I have read some more about PAM, but don't get what my pam.d files shoudl look like - could that be the problem?

----------

## Gav

Please can someone with a working courier-imap install tell me what they did differently to the Gentoo Desktop guide. I haven't added any USE parameters for PAM anywhere and am still stuck. I seem to be going round in circles here!  :Crying or Very sad: 

----------

## esherrouse

Gaz.. I finally got mine working, but not sure if I am the best to talk to on this.

What are you settings currently? and what are you using?
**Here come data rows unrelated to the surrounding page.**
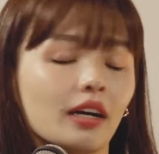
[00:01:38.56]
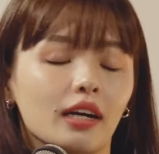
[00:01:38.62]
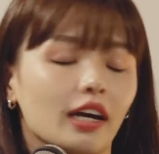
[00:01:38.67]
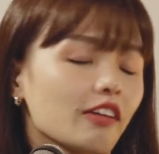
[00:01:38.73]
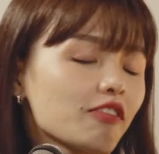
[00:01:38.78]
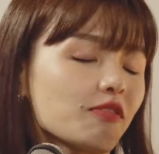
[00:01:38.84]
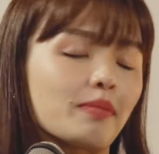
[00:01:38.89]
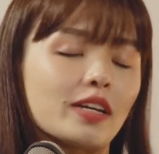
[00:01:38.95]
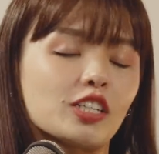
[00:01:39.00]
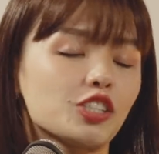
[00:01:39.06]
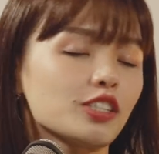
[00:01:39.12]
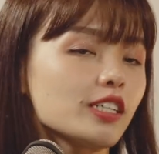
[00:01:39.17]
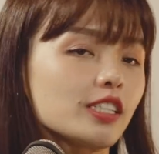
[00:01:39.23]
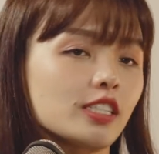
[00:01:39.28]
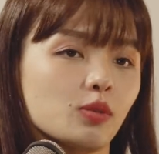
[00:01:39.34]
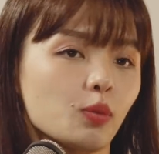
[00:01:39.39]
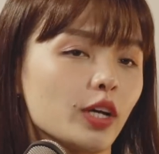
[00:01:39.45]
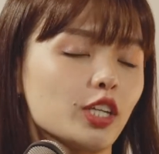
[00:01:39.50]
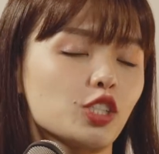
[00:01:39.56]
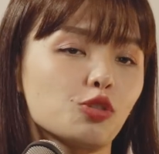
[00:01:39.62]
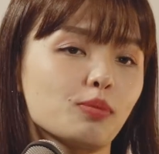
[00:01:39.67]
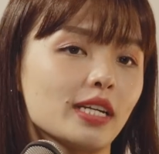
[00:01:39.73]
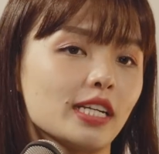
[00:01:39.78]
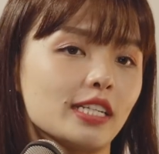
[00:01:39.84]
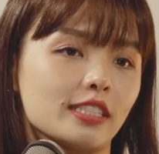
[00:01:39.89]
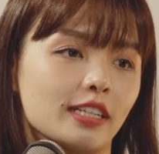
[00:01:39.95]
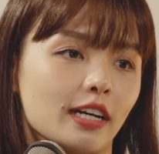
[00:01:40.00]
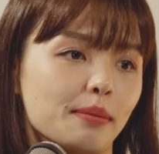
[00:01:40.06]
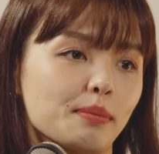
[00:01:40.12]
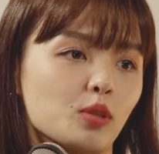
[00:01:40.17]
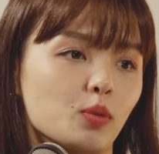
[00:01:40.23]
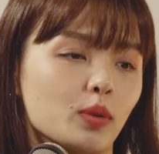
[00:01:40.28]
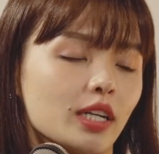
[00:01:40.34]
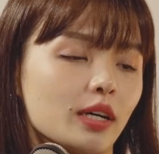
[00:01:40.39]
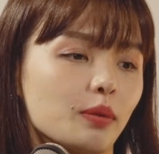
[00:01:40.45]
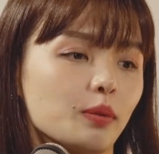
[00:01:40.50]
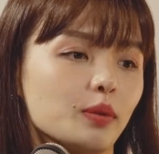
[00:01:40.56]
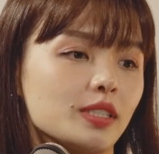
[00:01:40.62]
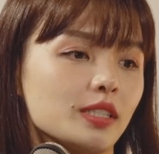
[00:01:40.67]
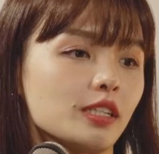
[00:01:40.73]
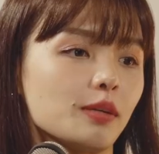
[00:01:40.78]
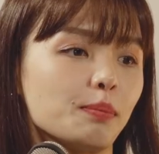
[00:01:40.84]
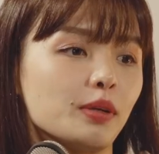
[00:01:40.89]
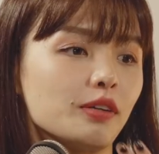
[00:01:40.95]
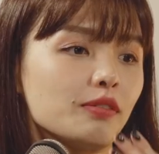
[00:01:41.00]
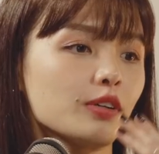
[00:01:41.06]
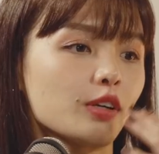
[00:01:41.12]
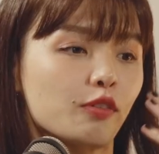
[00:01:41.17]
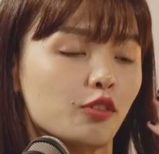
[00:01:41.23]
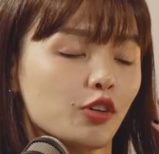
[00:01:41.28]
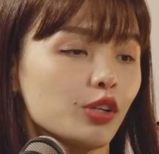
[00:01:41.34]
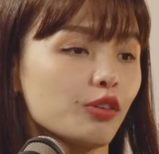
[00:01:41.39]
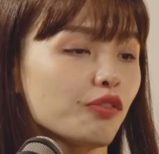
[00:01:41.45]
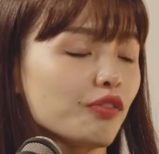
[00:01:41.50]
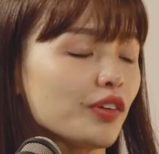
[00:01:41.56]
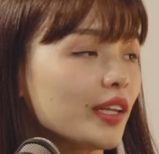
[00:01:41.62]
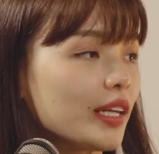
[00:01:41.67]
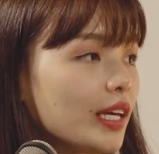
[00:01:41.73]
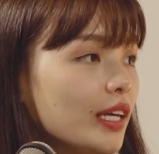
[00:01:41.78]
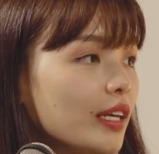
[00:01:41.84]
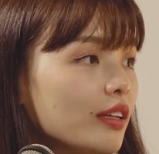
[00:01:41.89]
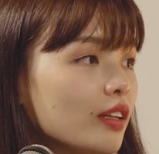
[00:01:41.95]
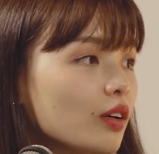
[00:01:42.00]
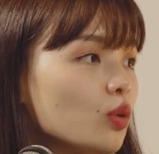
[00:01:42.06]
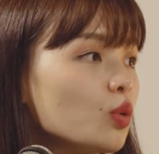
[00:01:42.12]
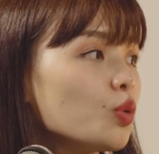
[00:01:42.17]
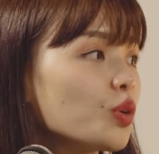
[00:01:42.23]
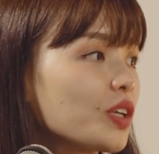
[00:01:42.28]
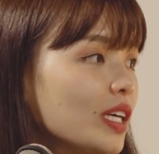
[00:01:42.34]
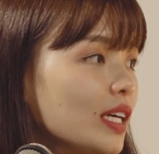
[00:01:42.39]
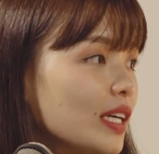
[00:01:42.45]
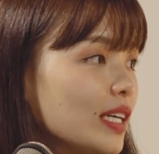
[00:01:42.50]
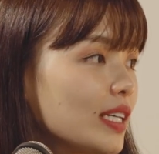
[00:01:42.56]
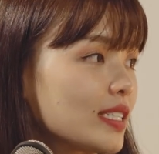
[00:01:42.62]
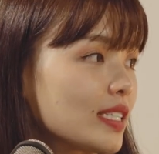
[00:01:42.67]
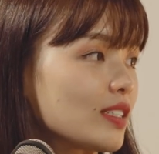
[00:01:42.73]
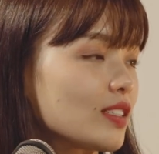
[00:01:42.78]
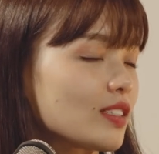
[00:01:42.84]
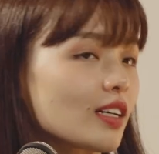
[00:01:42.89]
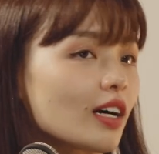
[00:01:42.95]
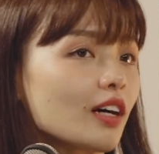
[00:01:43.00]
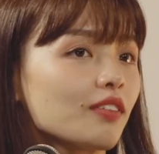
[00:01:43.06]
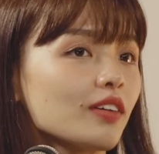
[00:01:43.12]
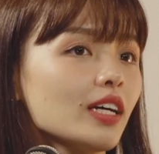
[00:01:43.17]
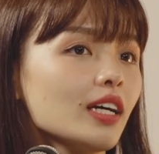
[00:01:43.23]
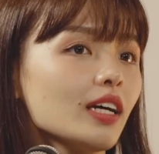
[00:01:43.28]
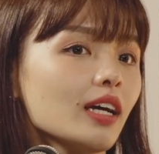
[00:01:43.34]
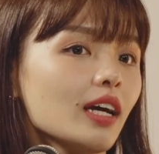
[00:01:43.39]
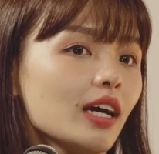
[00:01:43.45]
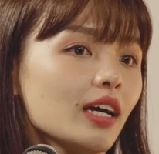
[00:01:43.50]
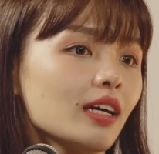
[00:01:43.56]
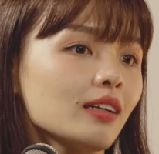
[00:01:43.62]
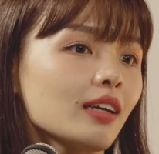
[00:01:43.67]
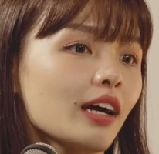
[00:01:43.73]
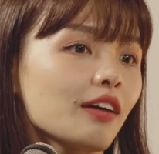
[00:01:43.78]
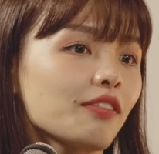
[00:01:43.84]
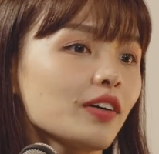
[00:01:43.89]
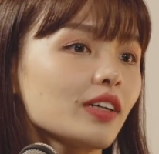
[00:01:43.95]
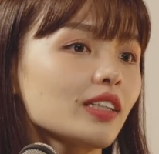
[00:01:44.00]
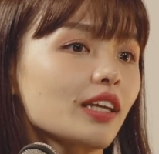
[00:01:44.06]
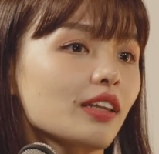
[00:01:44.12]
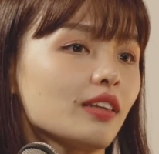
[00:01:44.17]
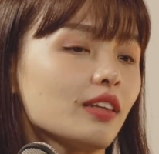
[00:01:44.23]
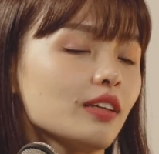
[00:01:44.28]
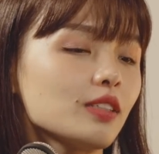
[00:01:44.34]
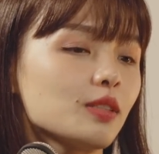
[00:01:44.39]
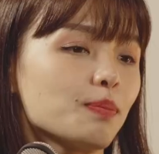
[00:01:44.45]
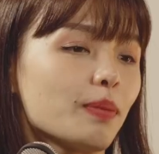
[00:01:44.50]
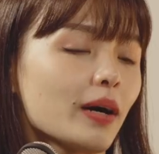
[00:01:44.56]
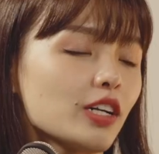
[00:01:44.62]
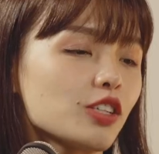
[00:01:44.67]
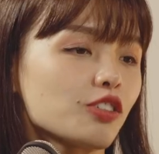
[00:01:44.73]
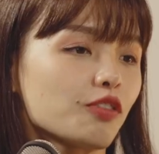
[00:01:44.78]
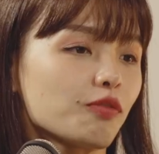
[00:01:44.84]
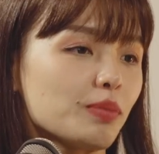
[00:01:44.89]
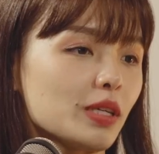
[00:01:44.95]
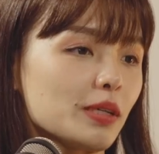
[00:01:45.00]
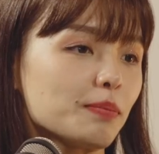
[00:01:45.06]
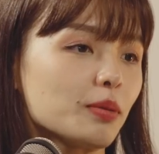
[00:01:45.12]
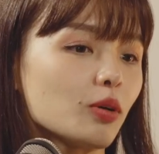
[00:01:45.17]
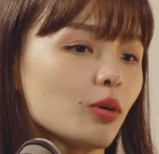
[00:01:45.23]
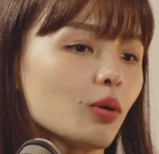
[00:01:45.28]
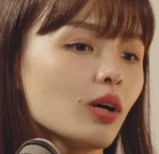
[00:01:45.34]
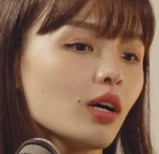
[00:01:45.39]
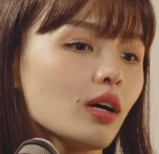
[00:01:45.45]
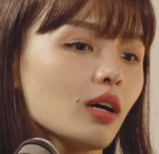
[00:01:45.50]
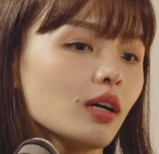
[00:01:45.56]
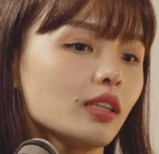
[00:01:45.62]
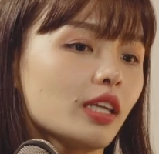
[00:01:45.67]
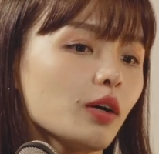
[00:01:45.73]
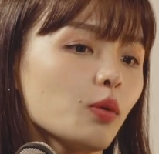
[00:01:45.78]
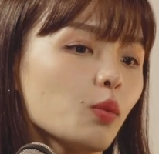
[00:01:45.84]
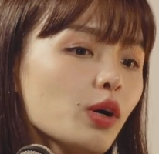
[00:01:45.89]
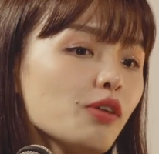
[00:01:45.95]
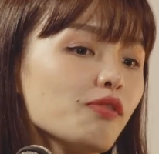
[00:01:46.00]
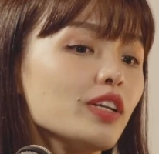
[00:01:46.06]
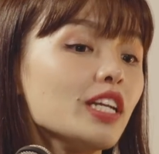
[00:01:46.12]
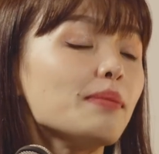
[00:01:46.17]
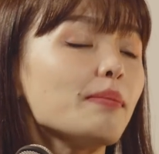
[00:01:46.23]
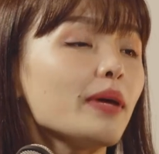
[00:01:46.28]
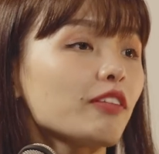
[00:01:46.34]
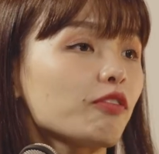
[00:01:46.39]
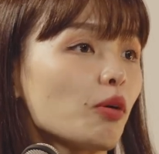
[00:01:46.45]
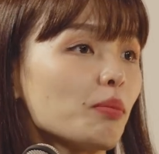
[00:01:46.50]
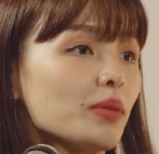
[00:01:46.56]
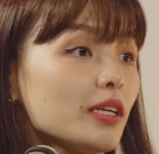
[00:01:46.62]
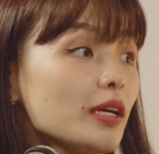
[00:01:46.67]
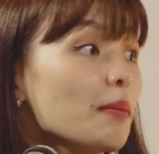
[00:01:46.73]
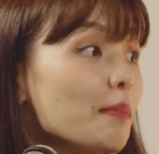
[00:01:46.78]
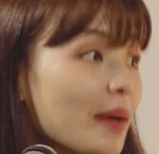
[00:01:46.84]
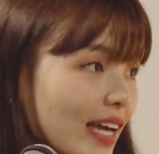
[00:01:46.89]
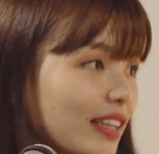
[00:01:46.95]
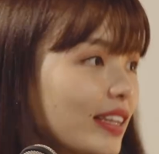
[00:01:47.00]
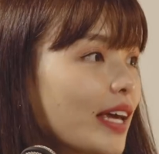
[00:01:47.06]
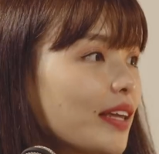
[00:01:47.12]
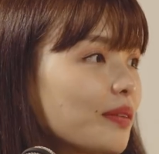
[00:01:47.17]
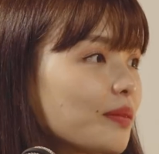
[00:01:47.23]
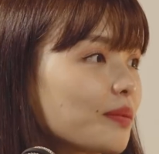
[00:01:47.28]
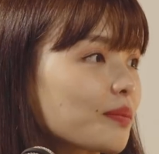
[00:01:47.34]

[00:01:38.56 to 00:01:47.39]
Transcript: I've mentioned this way too many times when I was in the period of trying to fit in, the cool kids and stuff. And I felt like this bunch of people, they weren't really made for me back then.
I have Courier-IMAP with Postfix and using SquirrelMail for Web and Mutt for text...

talk later

esh

----------

## Gav

 *esherrouse wrote:*   

> 
> 
> What are you settings currently? and what are you using?
> 
> I have Courier-IMAP with Postfix and using SquirrelMail for Web and Mutt for text...
> ...

 

I have resinstalled this evening to the default - the only the modifications as given in the Desktop Guide. I had previously tried various settings, but to no avail.

The setup is getmail checking my pop3 boxes, delivering to maildir's -> Courier IMAP -> SquirrelMail for a web interface. I know Courier is the problem!

----------

## esherrouse

Make sure your ./maildir is created by the user that is using them and not root or change the ownership to the user and the users group...

Example:

Directory /home/BOB should be BOB:root and then

the ./maildir file inside of BOB should be BOB:users

Hmmm.

Also for security reasons, if this is a connected box I would edit your 

/etc/passwd file to not allow shell login to any users that might be out there....  if you ahve them..

Also, can you send from your Gentoo and only receive from a another mailserver that you are popping over?

If so, this might be an issue in your Postfix config with your $mydomain being commented out.

Let me know if any of this helps... or if you have already heard it all before.

Thanks

esh

PS sorry to call you Gaz, I know someone else by that name..

----------

## esherrouse

You did set up /etc/courier-imap/authdaemonrc  so that 

authpam is set, didn;t you?

also I set (in the same file) the version to version="authdaemond.plain"

after someone else suggested that...

Otherwise, I can not think of anything else I did with Courier-imap.

esh

----------

## Gav

 *esherrouse wrote:*   

> Also, can you send from your Gentoo and only receive from a another mailserver that you are popping over?
> 
> Let me know if any of this helps... or if you have already heard it all before.
> 
> PS sorry to call you Gaz, I know someone else by that name..

 

My gentoo box has been able to send Email out and me get it from a Pop3 box. I meant to say last post that I don't host the Pop3 mailboxes - they're on my ISP and my web hosting...

I'd heard most already. I basically am trying to work out how to setup to authenticate. I don't mind PAM, pwd or MySQL - I just want to get it working!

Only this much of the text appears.